Problem details
Provide a verbatim copy of all the records below, leaving the images out.

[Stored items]
Segment Open

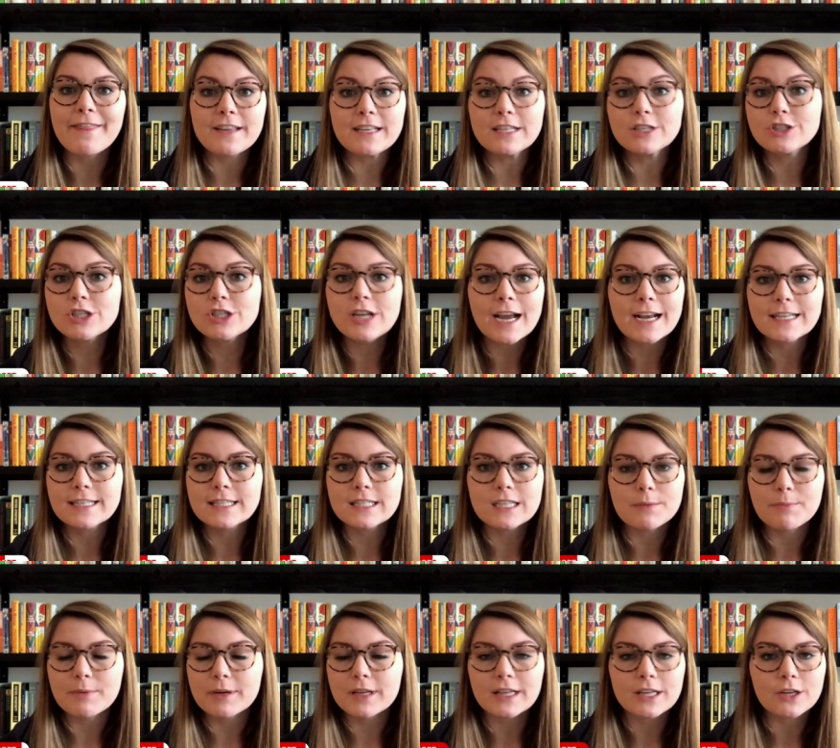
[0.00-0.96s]
And these
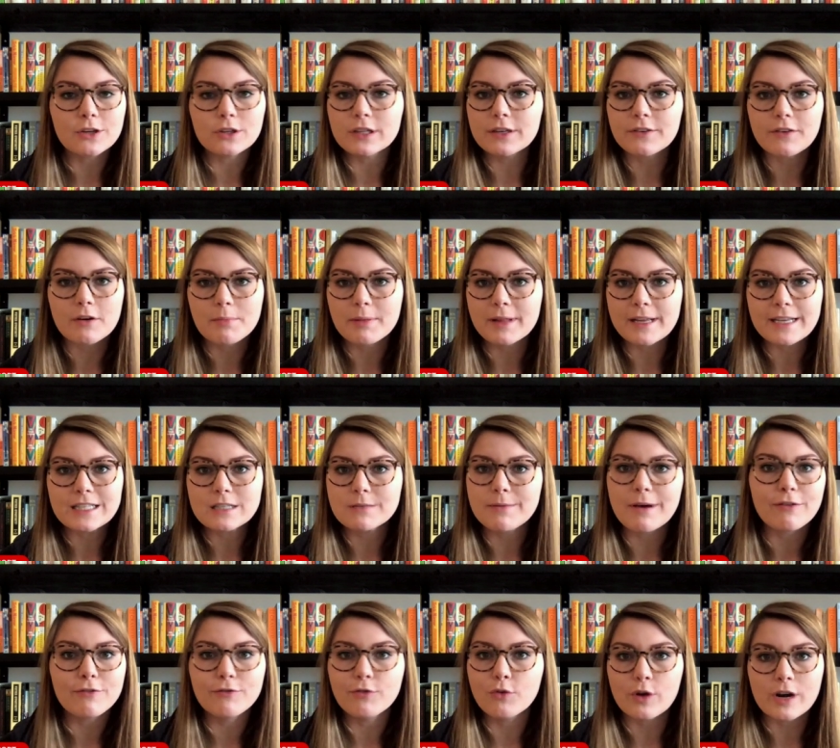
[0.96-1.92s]
checks typically only
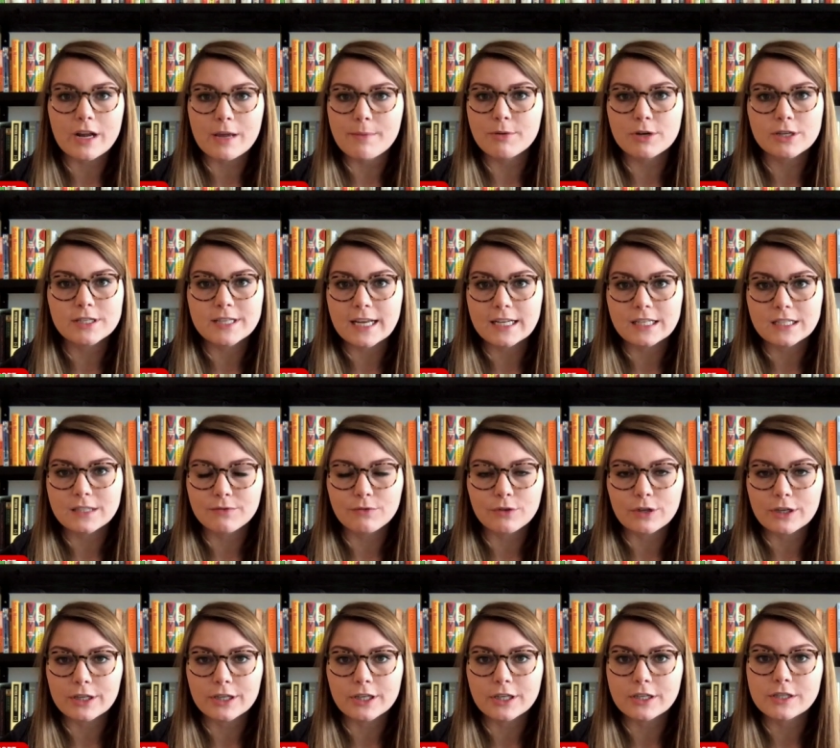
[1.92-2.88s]
replace about 40%
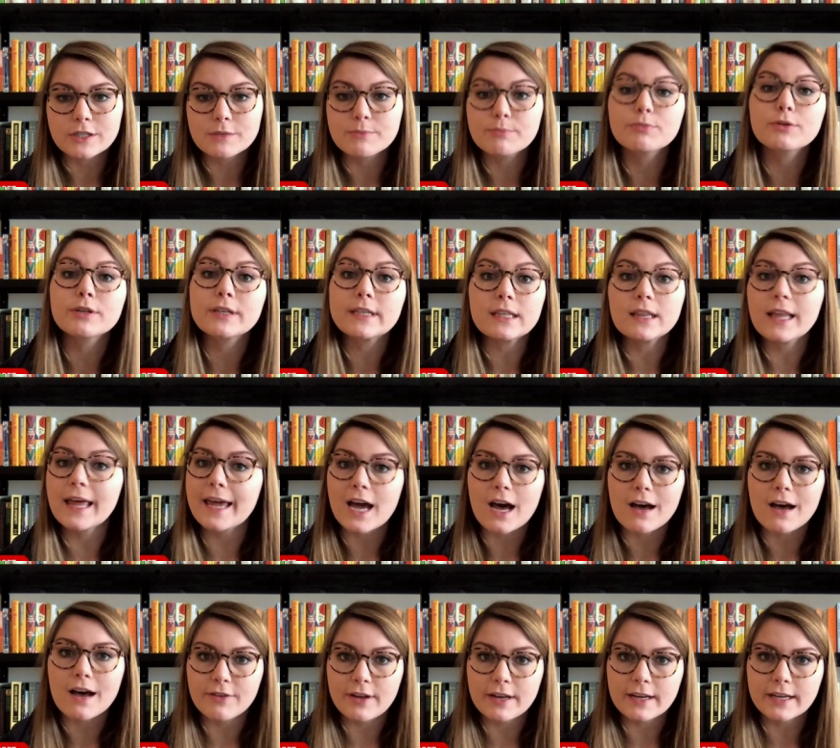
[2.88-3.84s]
of workers' pre
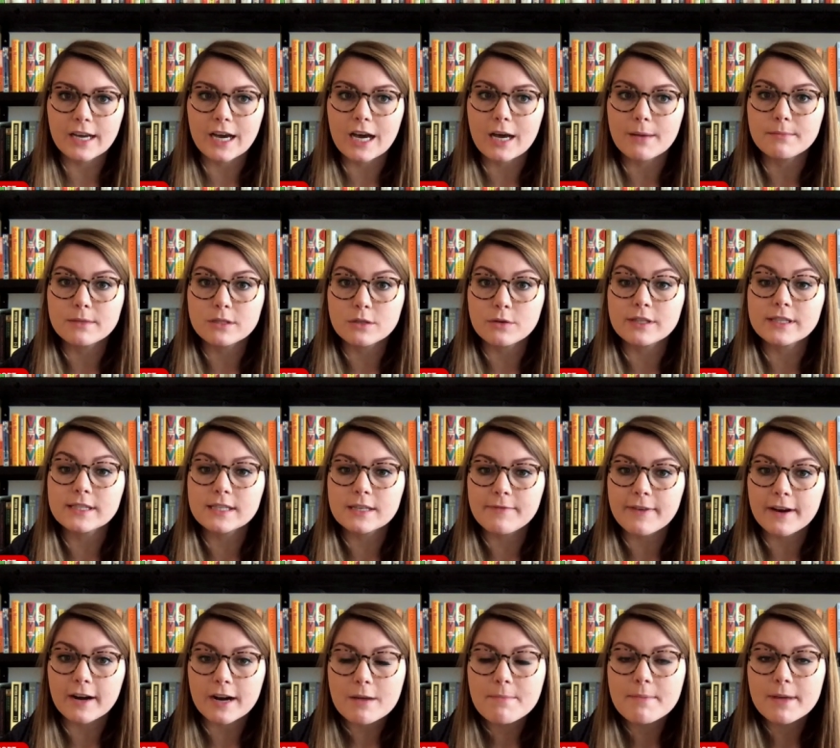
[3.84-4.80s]
layoff income. So it's
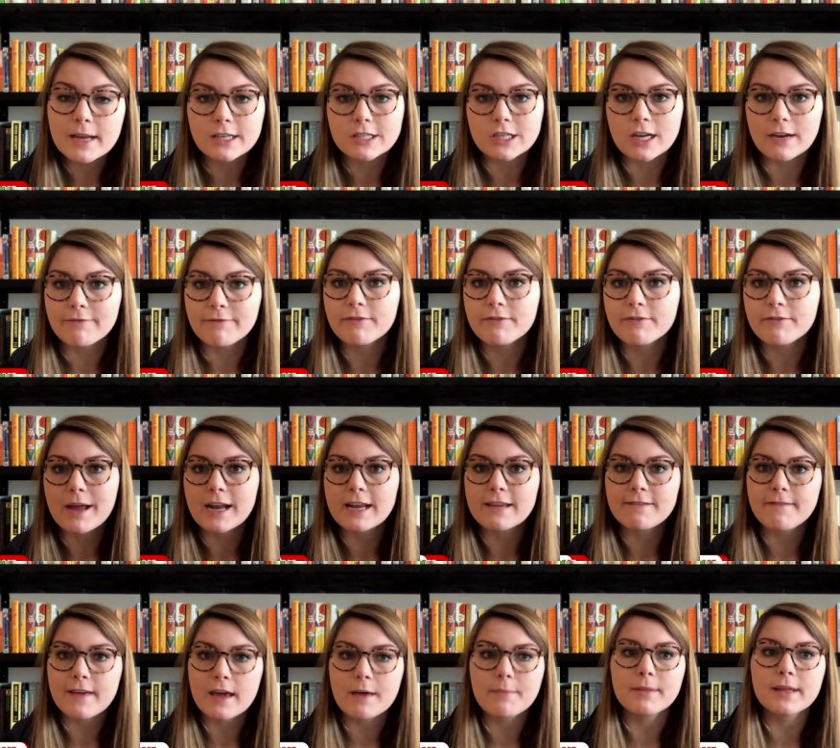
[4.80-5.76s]
a very big jump for
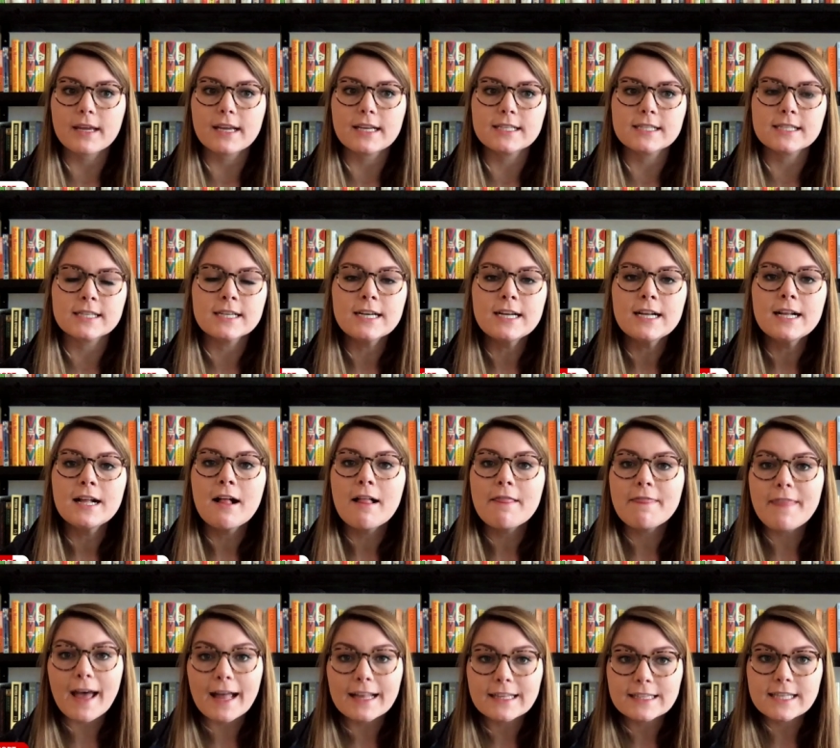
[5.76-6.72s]
many families.
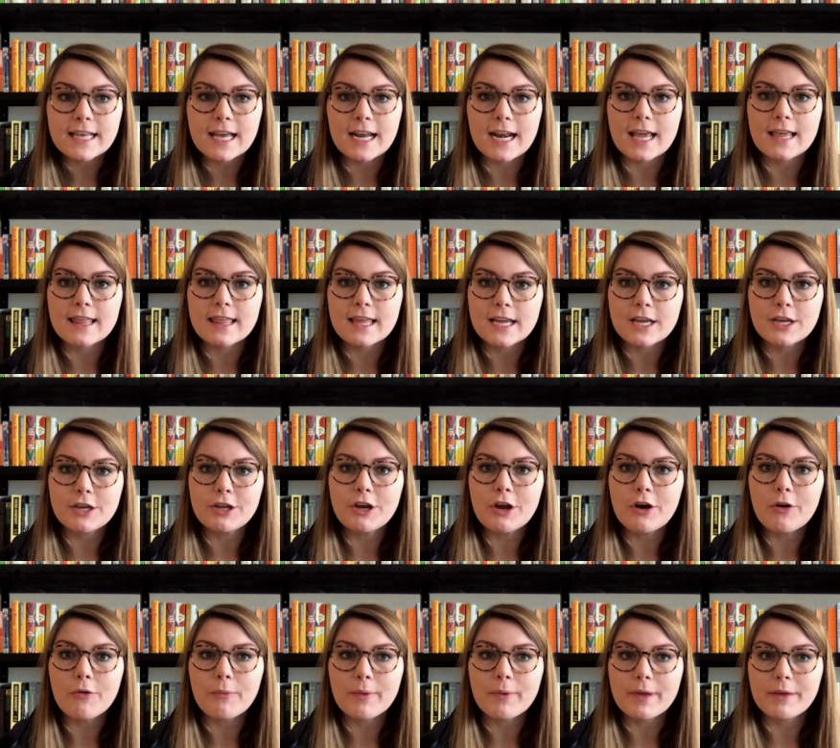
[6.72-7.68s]
That said, I think, you
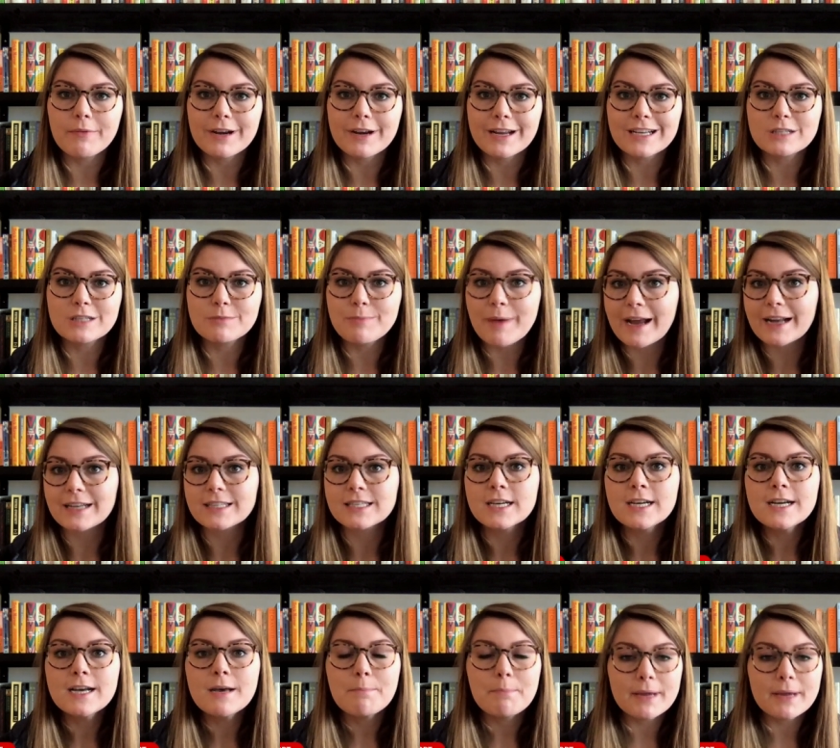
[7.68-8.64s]
know, we would expect
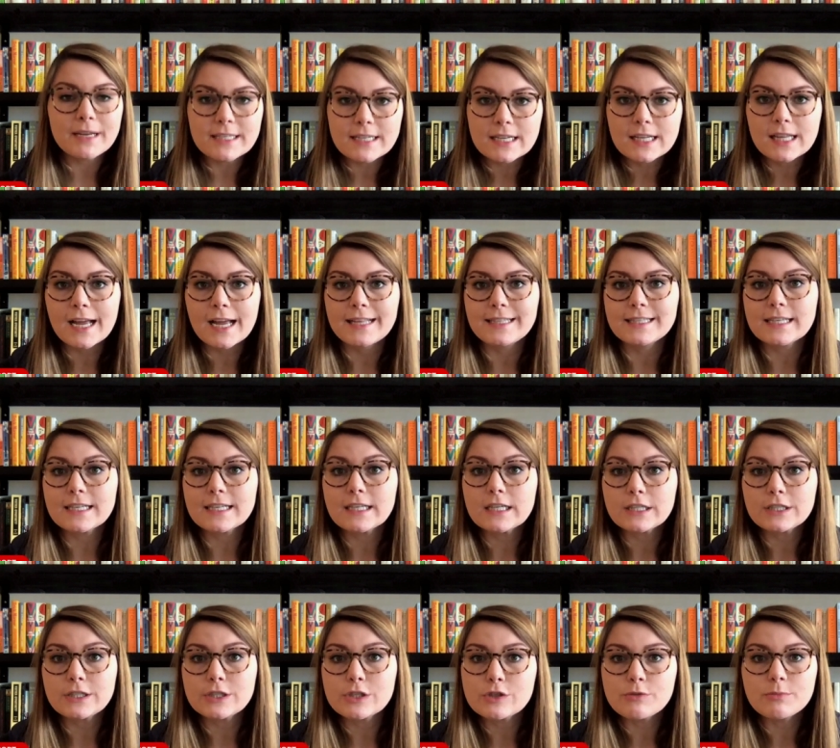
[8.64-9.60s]
big declines in
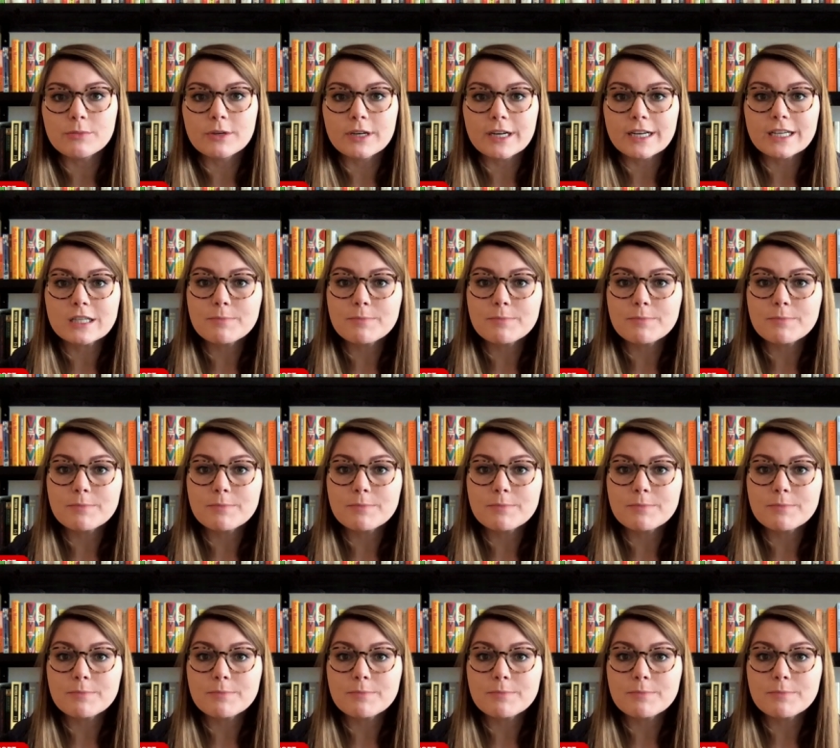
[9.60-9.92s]
consumer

Segment Closed

Answer to this task
[0.00-0.96s]
And these
[0.96-1.92s]
checks typically only
[1.92-2.88s]
replace about 40%
[2.88-3.84s]
of workers' pre
[3.84-4.80s]
layoff income. So it's
[4.80-5.76s]
a very big jump for
[5.76-6.72s]
many families.
[6.72-7.68s]
That said, I think, you
[7.68-8.64s]
know, we would expect
[8.64-9.60s]
big declines in
[9.60-9.92s]
consumer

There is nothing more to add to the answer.